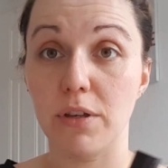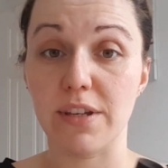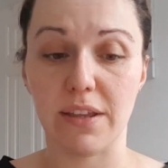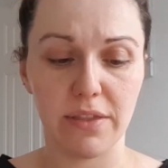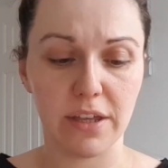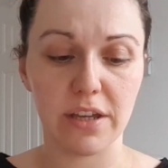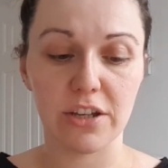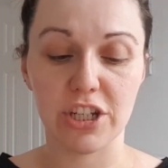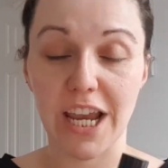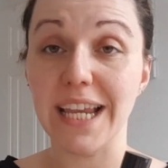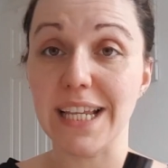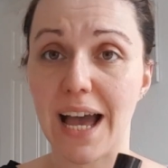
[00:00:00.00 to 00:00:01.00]
using, the
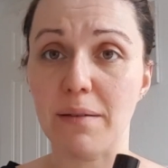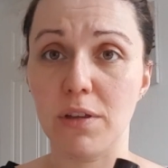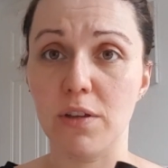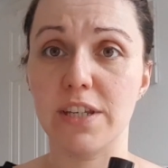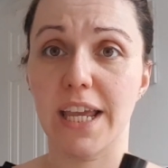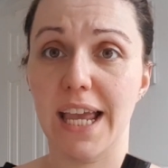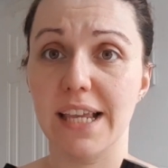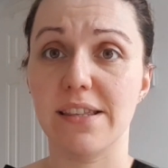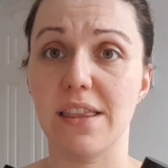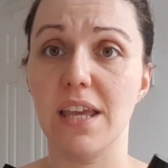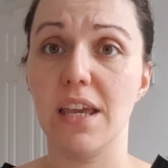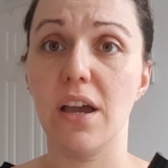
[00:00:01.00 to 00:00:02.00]
shade I'm using,
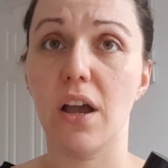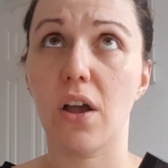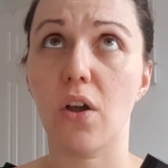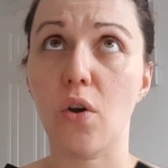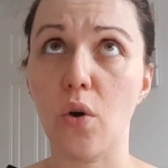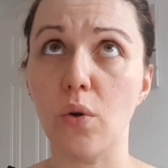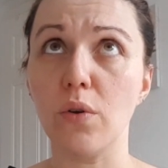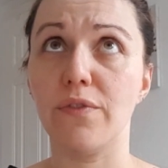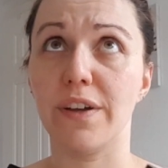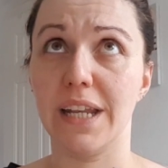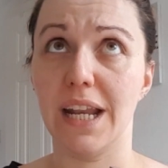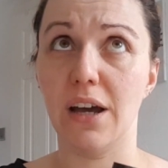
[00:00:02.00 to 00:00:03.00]
is the Cool
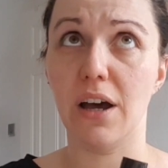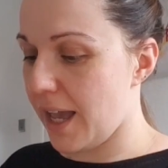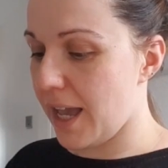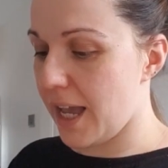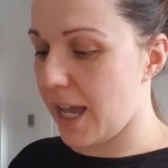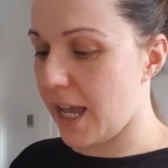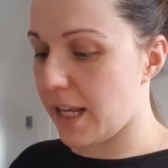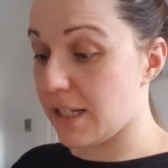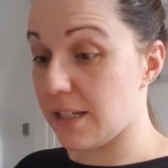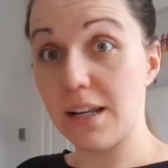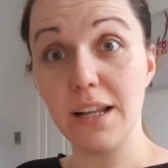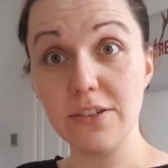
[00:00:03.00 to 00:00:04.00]
Vanilla.
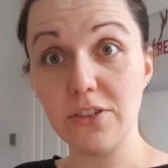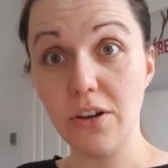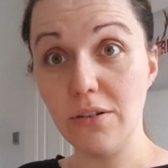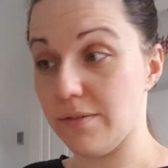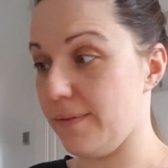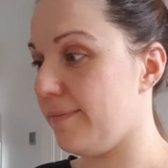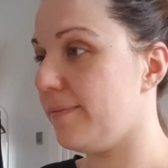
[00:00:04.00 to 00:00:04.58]
And let's go.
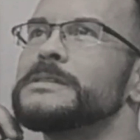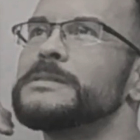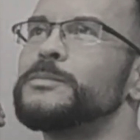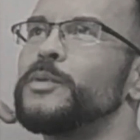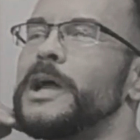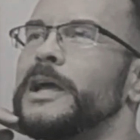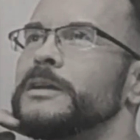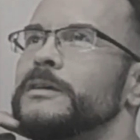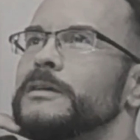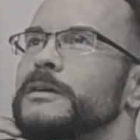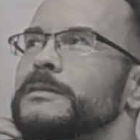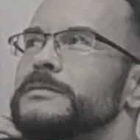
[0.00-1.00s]
Bragging
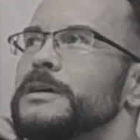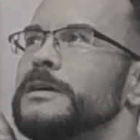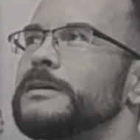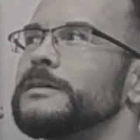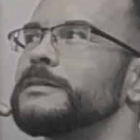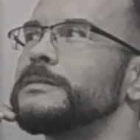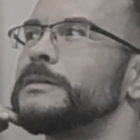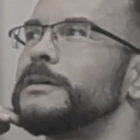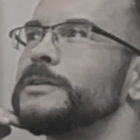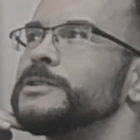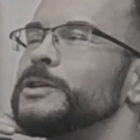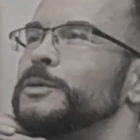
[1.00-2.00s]
on our
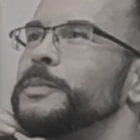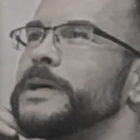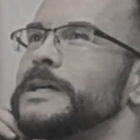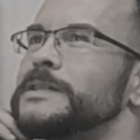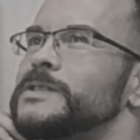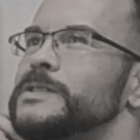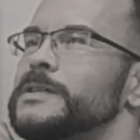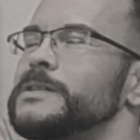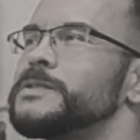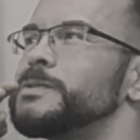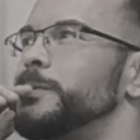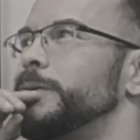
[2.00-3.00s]
dope ass
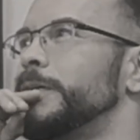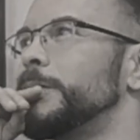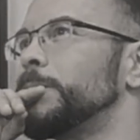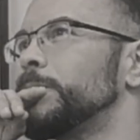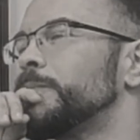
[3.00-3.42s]
studio.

### Task goal
Could you reproduce all of the material exactly? Keep the pictures out of it.

### Response
[00:00:00.00 to 00:00:01.00]
using, the
[00:00:01.00 to 00:00:02.00]
shade I'm using,
[00:00:02.00 to 00:00:03.00]
is the Cool
[00:00:03.00 to 00:00:04.00]
Vanilla.
[00:00:04.00 to 00:00:04.58]
And let's go.
[0.00-1.00s]
Bragging
[1.00-2.00s]
on our
[2.00-3.00s]
dope ass
[3.00-3.42s]
studio.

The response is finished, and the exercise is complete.